In recent years, a California Golden Bears team down by nine points with five minutes to play would have folded. But this Bear team did not let up, against a program that has made three straight Final Four appearances, for good measure.
No, instead, these Bears fought back—enough to have a chance to tie the game with the luck of a steal or a missed free throw.
Collison, a senior leader who has been on each of UCLA's recent Final Four teams, scored 16 of his game-high 22 points in the second half. With 1:30 to play and the Bears knocking on the door, Collison made the biggest play of the night.
With the shot clock about to hit zero, Collison threw a one-handed prayer from the free throw line that somehow rattled its way to the bottom of the net. The shot put the Haas crowd of 11,877 back into their seats. But, more importantly, it increased the Bruin lead to seven points.
"That's why he is what he is," said Cal head coach Mike Montgomery, referring to Collison.
"The ability to make a play in late clock is probably what separates UCLA from a lot of people. They've got such a tremendous amount of confidence in the ability to score late, particularly with Collison. I just think that Collison is such a clutch player, and he makes plays in critical situations. In late clock, he's as good as there is."
But even then, the Bears still continued their fighting spirit in front of a nationally televised audience. After a pair of Harper Kamp free throws and a Jerome Randle quick three, the Bears found themselves down by only three with 16 seconds remaining in the game. From there, the Bears nearly capitalized on a couple of chances for a steal, and were just one missed free throw away from having one last chance at tying the game.
However, when UCLA guard Josh Shipp hit the second of two free throws, the game finally was in doubt. But the Bears still came out positive about their performance.
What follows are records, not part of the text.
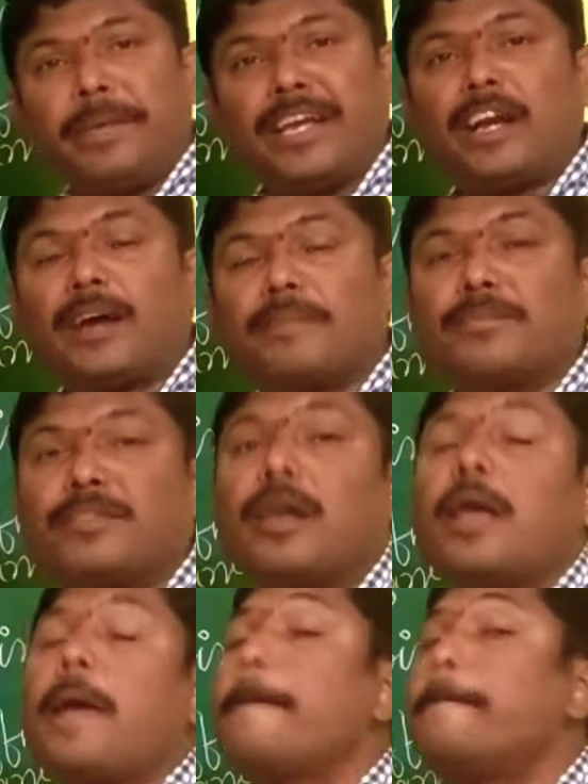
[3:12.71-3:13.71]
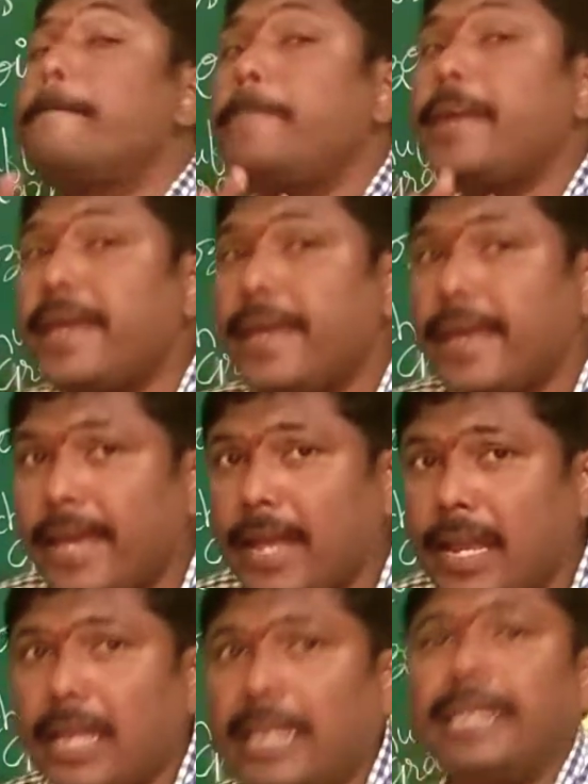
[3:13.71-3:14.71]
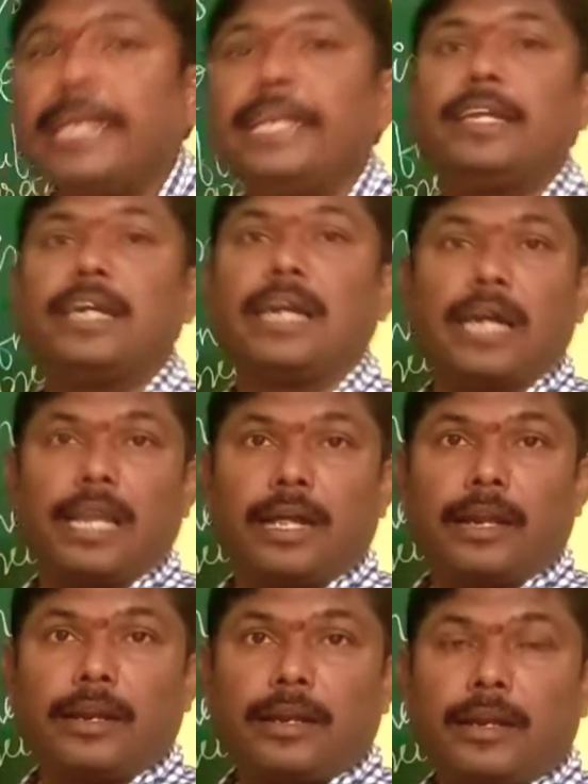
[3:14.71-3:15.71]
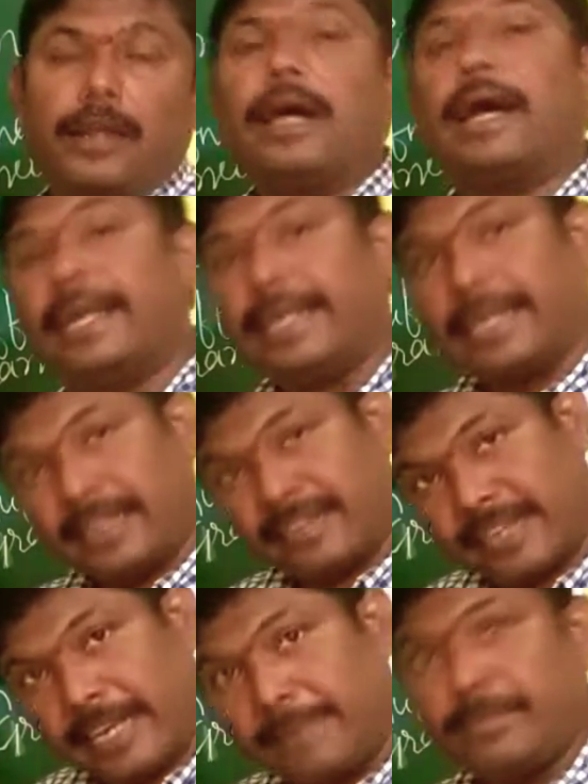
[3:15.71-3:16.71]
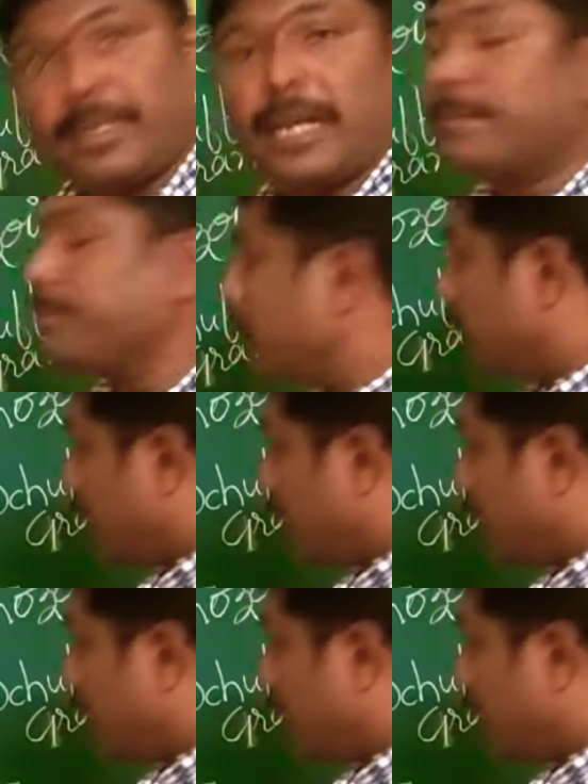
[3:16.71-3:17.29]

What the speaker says: becomes pale in color, and at the same time,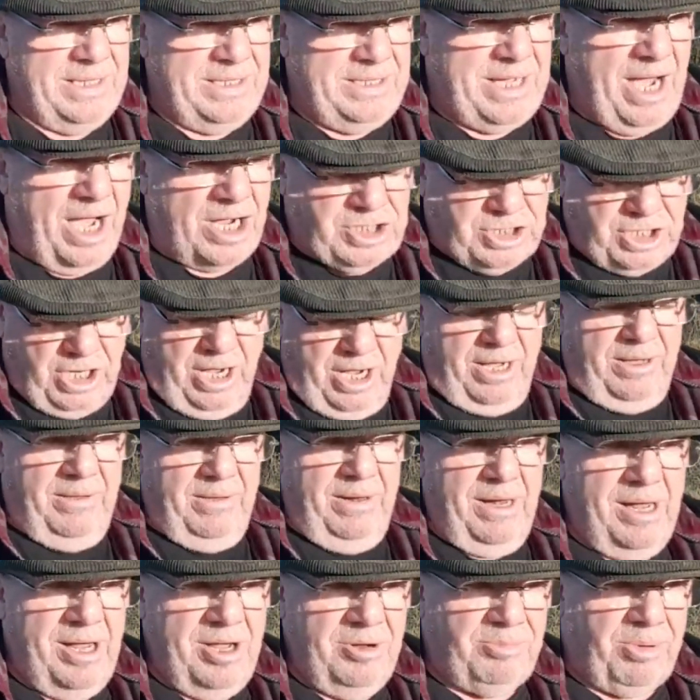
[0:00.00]
Gusher
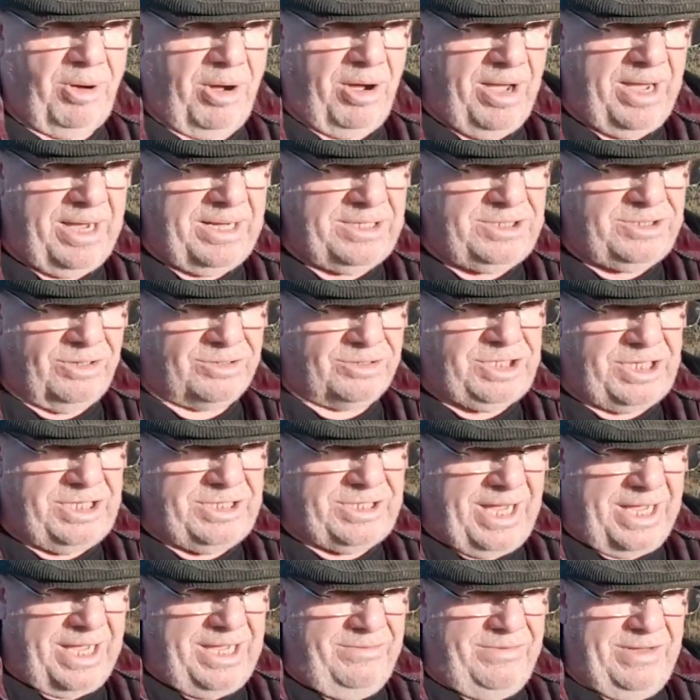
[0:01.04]
by dodgy
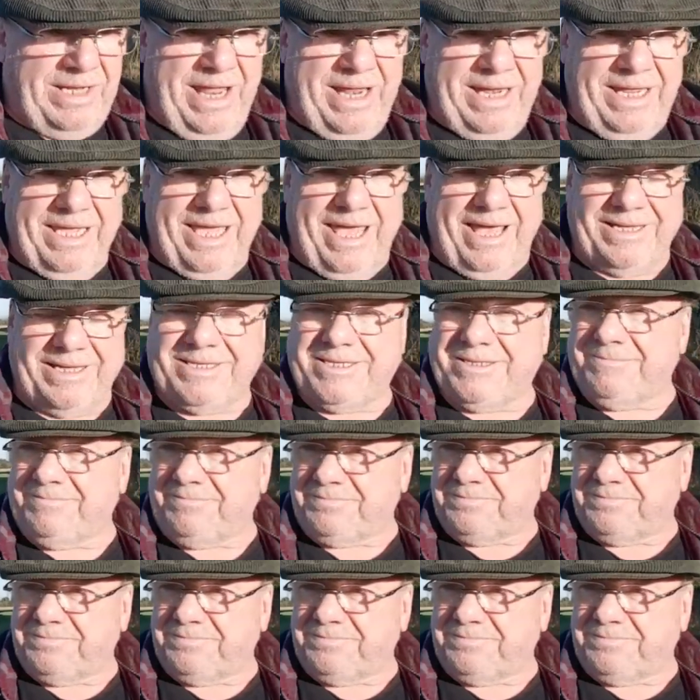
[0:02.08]
David Lenegas.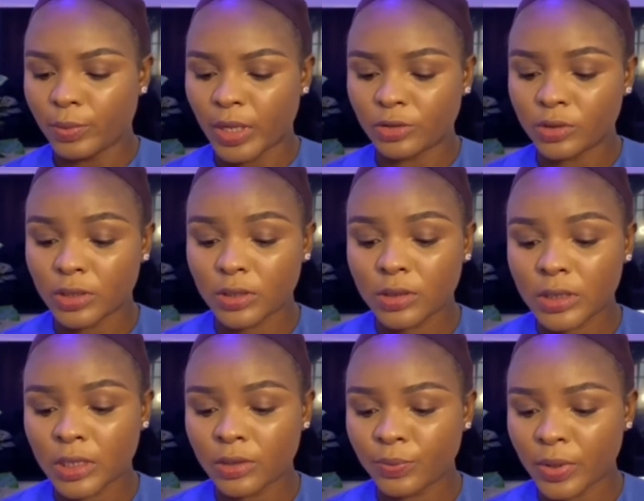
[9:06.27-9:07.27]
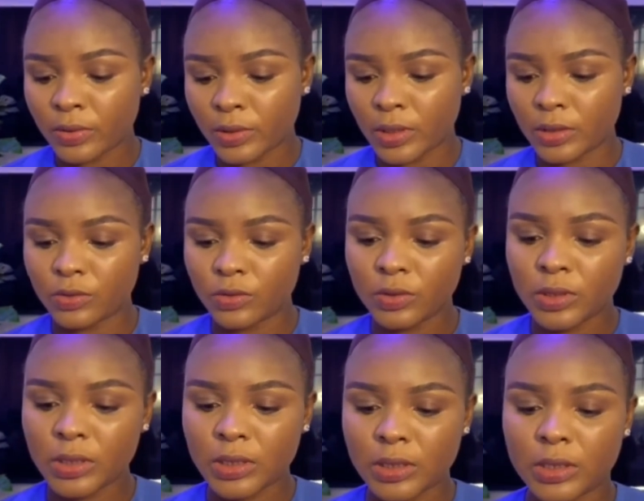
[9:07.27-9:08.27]
translucent powder. So
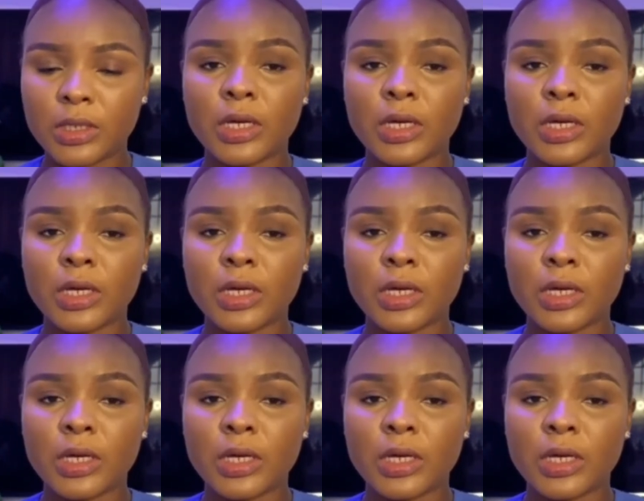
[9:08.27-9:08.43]
this is the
"We showed heart… a lot of heart," said Randle. "We didn't give up."
So, say what you want about some of the more negative Cal storylines: committing 12 turnovers in the first half, being on the wrong end of a seven-point possession, and shooting 25% from three-point range in the second half.
But don't discount Cal's heart and vigor in trying to come back and win against a ranked team with tremendous success—both recently and historically. Don't discount an effort that could pay off big dividends in the not-so-distant future.
Jerome Randle didn't.
"This is a learning experience for us," Randle said. "This gets us ready for the postseason."